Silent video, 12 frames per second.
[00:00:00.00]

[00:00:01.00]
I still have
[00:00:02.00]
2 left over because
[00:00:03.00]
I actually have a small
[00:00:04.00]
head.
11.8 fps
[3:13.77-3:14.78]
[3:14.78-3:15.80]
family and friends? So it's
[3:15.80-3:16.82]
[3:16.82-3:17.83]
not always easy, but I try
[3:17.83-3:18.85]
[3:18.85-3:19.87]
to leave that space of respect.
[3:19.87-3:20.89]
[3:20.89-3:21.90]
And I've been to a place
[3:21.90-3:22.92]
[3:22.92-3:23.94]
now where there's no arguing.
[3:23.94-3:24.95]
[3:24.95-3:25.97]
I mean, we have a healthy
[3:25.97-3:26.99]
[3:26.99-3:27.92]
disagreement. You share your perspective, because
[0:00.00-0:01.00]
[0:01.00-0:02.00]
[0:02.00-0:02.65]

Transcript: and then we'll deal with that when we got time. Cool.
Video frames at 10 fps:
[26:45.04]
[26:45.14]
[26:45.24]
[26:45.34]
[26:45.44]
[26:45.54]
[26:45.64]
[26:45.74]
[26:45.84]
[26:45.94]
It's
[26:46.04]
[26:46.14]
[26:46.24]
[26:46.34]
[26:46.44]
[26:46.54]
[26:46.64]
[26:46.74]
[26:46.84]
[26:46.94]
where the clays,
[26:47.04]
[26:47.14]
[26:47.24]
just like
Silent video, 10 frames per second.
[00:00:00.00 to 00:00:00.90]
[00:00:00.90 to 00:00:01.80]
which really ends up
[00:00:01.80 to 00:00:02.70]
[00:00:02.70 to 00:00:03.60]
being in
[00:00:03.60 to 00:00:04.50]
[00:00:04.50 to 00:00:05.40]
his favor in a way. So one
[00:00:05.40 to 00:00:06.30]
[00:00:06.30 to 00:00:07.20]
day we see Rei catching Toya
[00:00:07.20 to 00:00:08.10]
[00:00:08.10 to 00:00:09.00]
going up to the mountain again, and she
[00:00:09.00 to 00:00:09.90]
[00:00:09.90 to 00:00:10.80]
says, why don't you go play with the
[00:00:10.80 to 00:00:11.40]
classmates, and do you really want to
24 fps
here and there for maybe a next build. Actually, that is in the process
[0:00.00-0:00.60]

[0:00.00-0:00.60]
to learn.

━━━━━━━━━━━━━━━━━━━━

Figure out how many lines of the listing above include "Silent"; the answer is that number alone.

■ Result below ■
2